Implementing a System
When you hear about themed workdays, you’re hearing about systems. The entrepreneur who implemented Finance Fridays implemented a system to keep him or her focused on a part of the business that needed to be prioritized . They built a system that created a singular focus on a dedicated day of the week. I have no idea if this is true, but my guess is that finance wasn’t their favorite thing to spend time on in the business, but obviously it needed to be a priority. By creating a dedicated time to focus on finance-related tasks, they were able to prioritize this in the business.
As busy entrepreneurs, we need to remember to put our business first and that’s often much easier said than done. Why is it easier said than done though? I used to think, I need to spend my time making money, rather than spending money. (i.e. making money = working, spending money = building habits/systems) I really thought that working on MY business was spending money, while working on my client’s business was MAKING money. Needless to say, I’ve had to reshape my thinking.
I had to realize that putting my business first ensures the growth of my business, which meant making money in the long run. So, although the steps to revenue – when you put your business first – seem tangential and not connected, they very much are. By working on my business, I ensured I had a strategic client onboarding process – as just one example – and that process has kept retainer clients with me for much longer than either of us anticipated. By building a strategy session model in my business, I was able to have a product that I could continue to sell passively while gaining some of my physical time back.
The moral of the story is, working on your business will allow you to gain back time and money. Time in the systems you implement and automate, and money in the longevity of your clients that are sticking around for your services.
Types of Work Days
By understanding, and prioritizing, the importance of working on my business, I then shaped my time to balance both clients’ businesses and my own business. One way you can easily do this is by blocking time in your weekly calendar, whether it’s an entire day, or blocks on various days, to dedicate to revenue-generating activities. These revenue-generating activities are unique to each business model, so you have to get clear on what your list entails. The important thing is that you make an effort to dedicate a specific block of uninterrupted time to your business.
One of my favorite methodologies to use with clients was developed by Dan Sullivan of Strategic Coach. The model is built around three specific types of days: Free Days, Focus Days, and Buffer Days.

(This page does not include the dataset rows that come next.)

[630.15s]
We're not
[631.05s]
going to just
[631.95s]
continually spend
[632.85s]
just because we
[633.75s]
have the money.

Free Days are spent entirely away from anything business-related. The purpose is to rejuvenate. A great reminder that we need to maintain a healthy work-life balance. I like this on my calendar – it’s a reminder to unplug!

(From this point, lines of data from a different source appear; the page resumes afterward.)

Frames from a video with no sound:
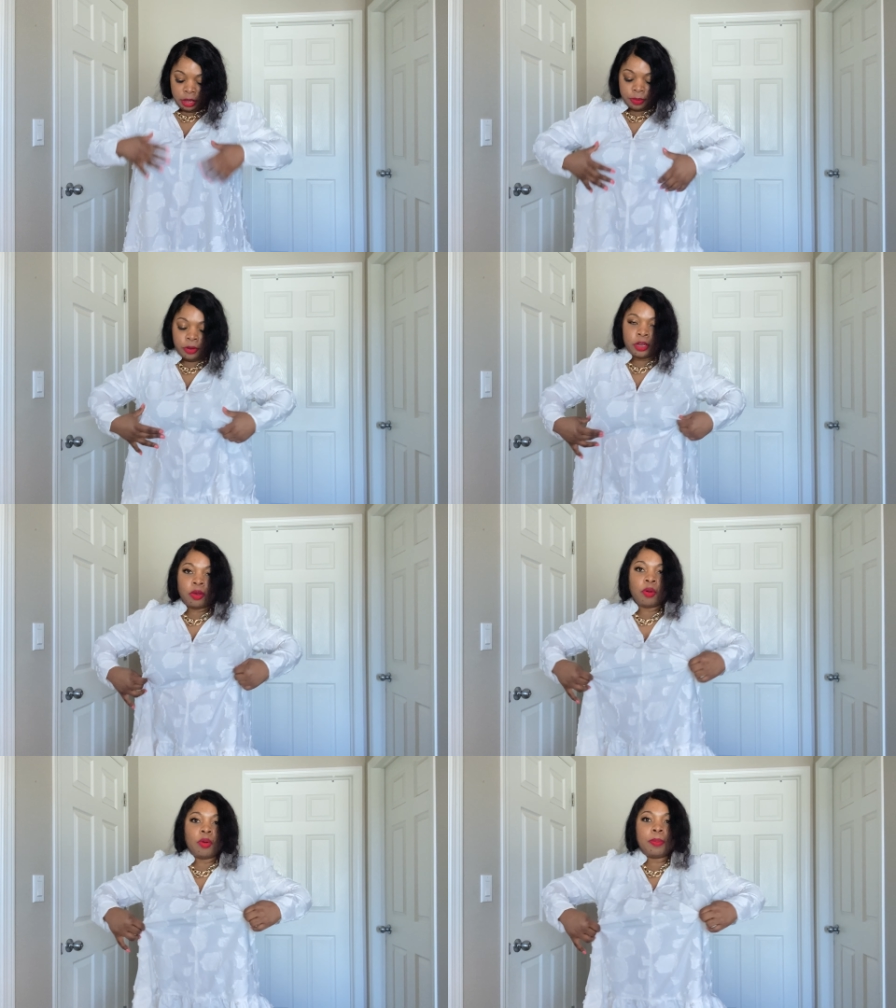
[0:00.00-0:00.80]
But the
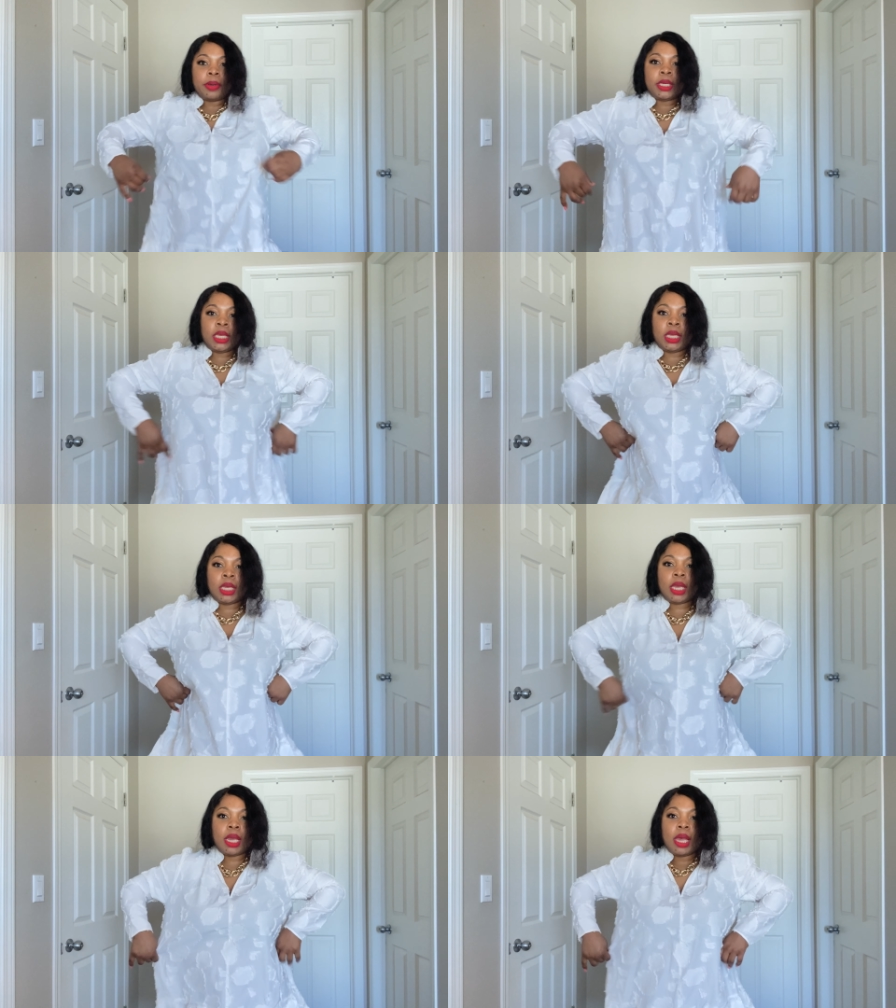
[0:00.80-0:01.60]
whole
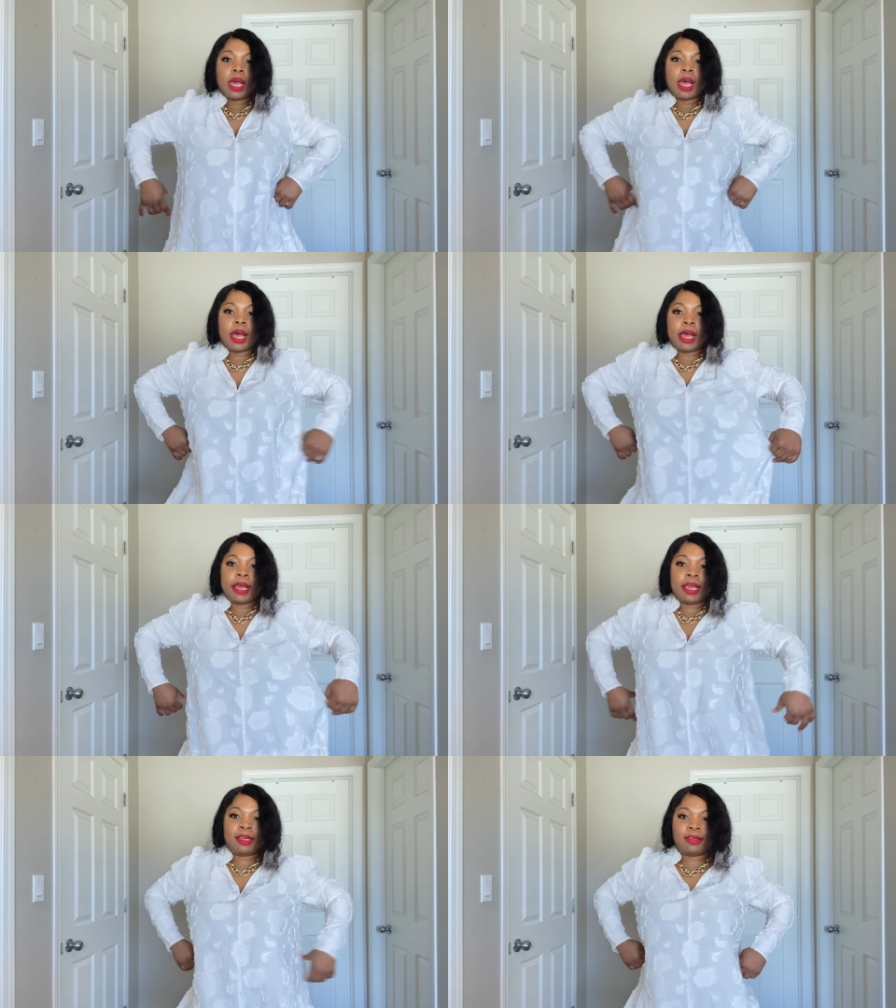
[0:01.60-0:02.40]
body,
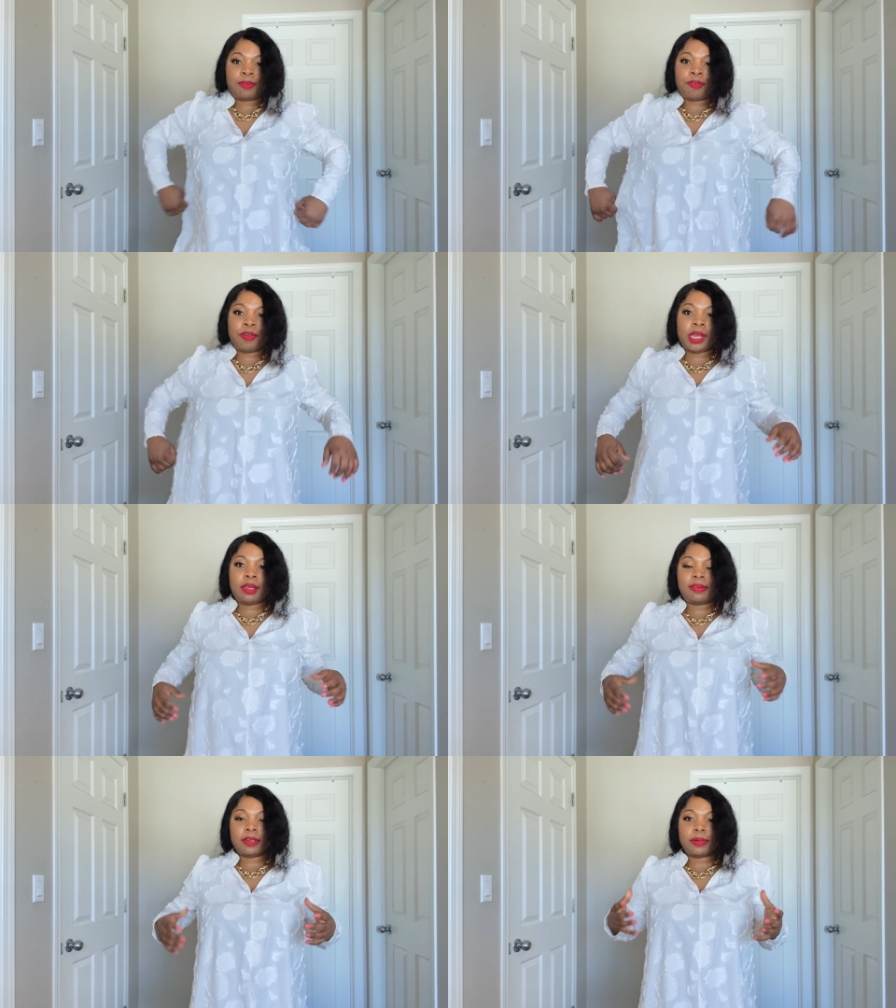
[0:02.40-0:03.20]
uh, it's
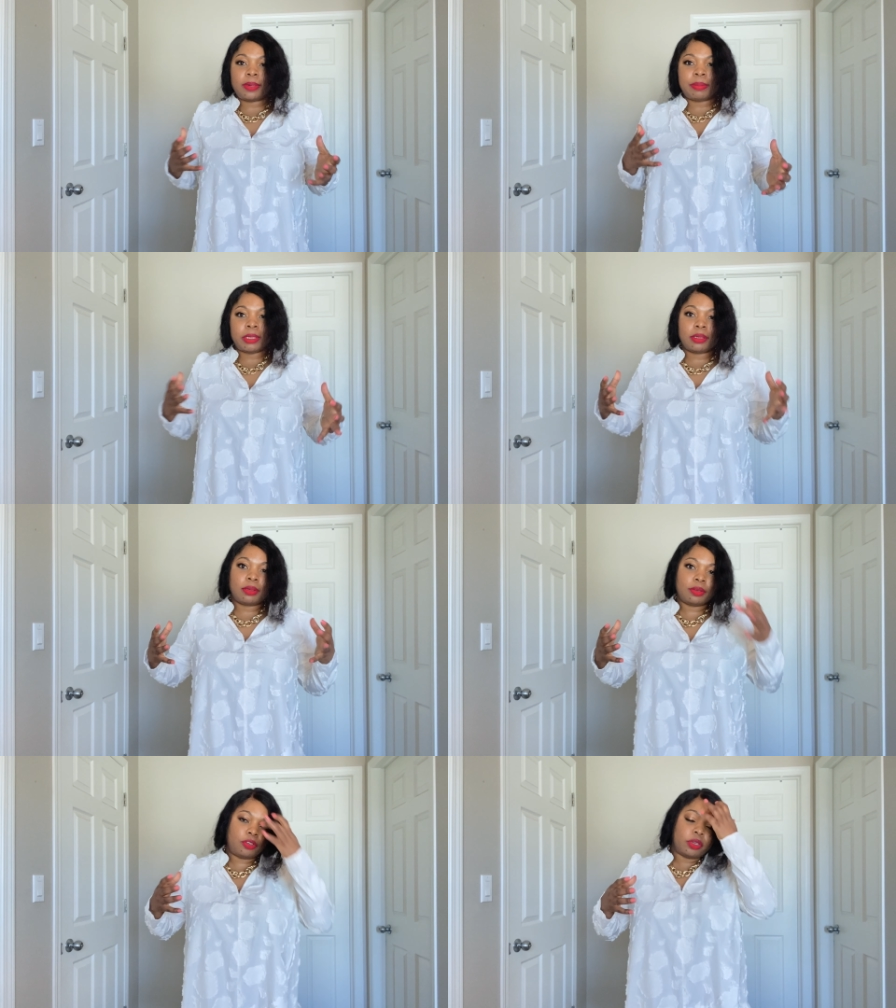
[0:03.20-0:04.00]
free, so I'm not
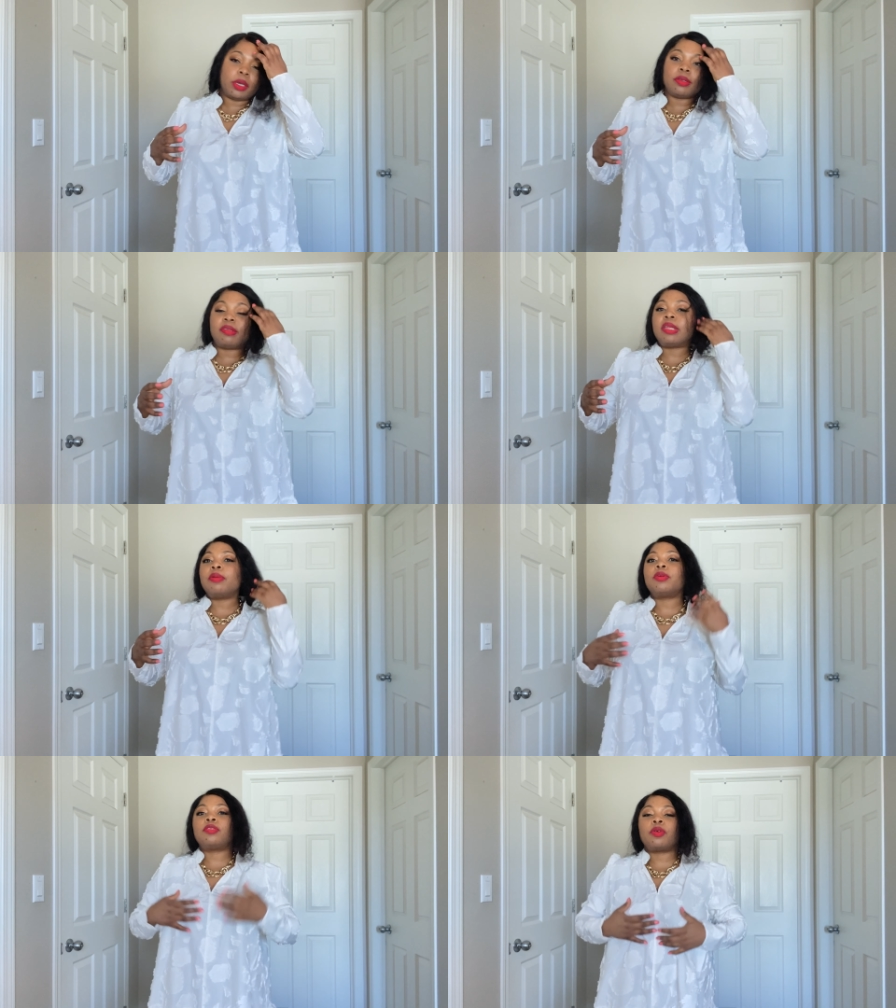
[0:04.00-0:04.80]
sure I
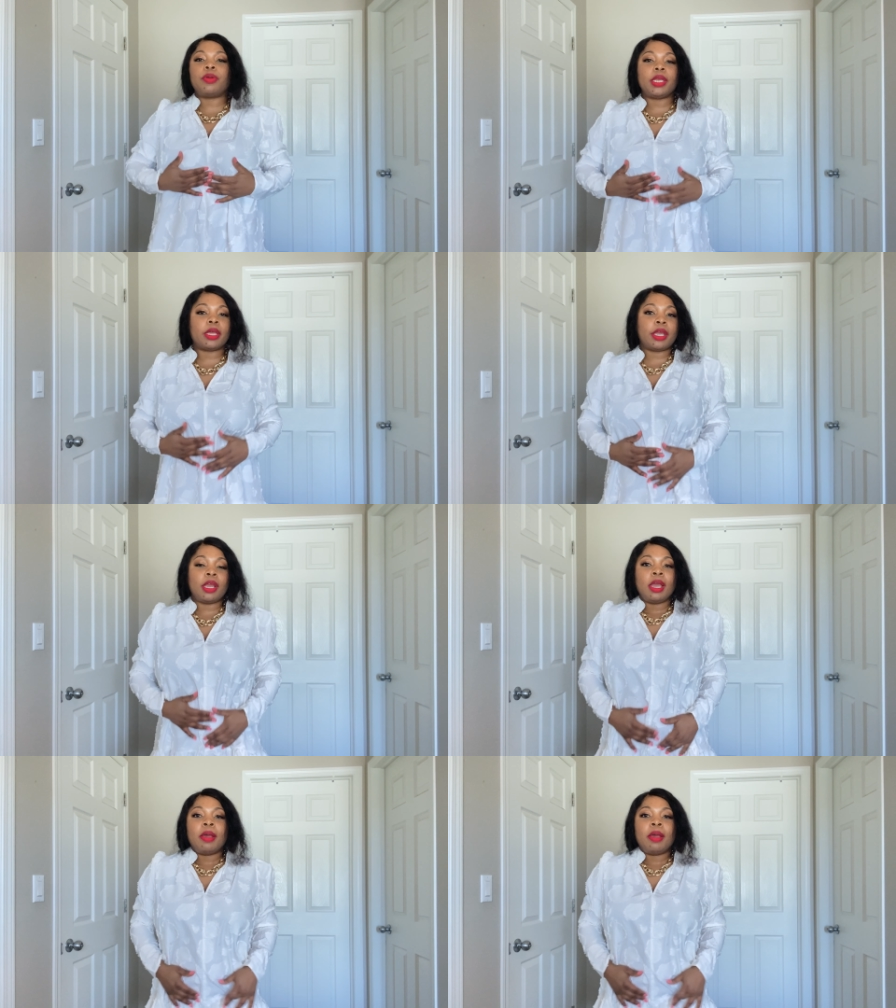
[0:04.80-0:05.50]
understand what's going there.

Focus Days are centered on money-making activities. These are those revenue-generation days I was talking about. These are the days you put your focus, your energy, and your time on making revenue without getting distracted by preparation and systems building.

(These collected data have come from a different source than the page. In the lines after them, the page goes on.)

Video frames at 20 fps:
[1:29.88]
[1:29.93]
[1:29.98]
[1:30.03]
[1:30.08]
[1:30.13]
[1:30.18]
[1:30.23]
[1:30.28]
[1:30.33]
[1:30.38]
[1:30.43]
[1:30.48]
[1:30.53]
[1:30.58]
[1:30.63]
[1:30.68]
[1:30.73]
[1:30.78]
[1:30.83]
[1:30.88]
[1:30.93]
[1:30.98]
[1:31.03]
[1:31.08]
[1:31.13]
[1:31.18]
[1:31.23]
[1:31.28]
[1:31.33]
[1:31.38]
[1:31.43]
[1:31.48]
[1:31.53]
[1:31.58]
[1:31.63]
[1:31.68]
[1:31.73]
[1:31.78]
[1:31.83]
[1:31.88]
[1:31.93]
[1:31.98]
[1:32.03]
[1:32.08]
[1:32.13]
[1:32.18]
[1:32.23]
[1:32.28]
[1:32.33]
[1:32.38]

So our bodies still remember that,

Buffer Days are for preparation. These are the systems-building days. These are the days that you streamline your workflow, you get with your team and talk through strategies, etc. These are important days! Although not explicitly money-making days, they are days that increase your revenue (I promise!)
Alright, now that I’ve gone on and on about my systems and the way I frame my weekly calendar, what does yours look like? I’m always looking for new wisdom to add to my mental bookshelf, especially if it’s a genius process that I should JUMP on.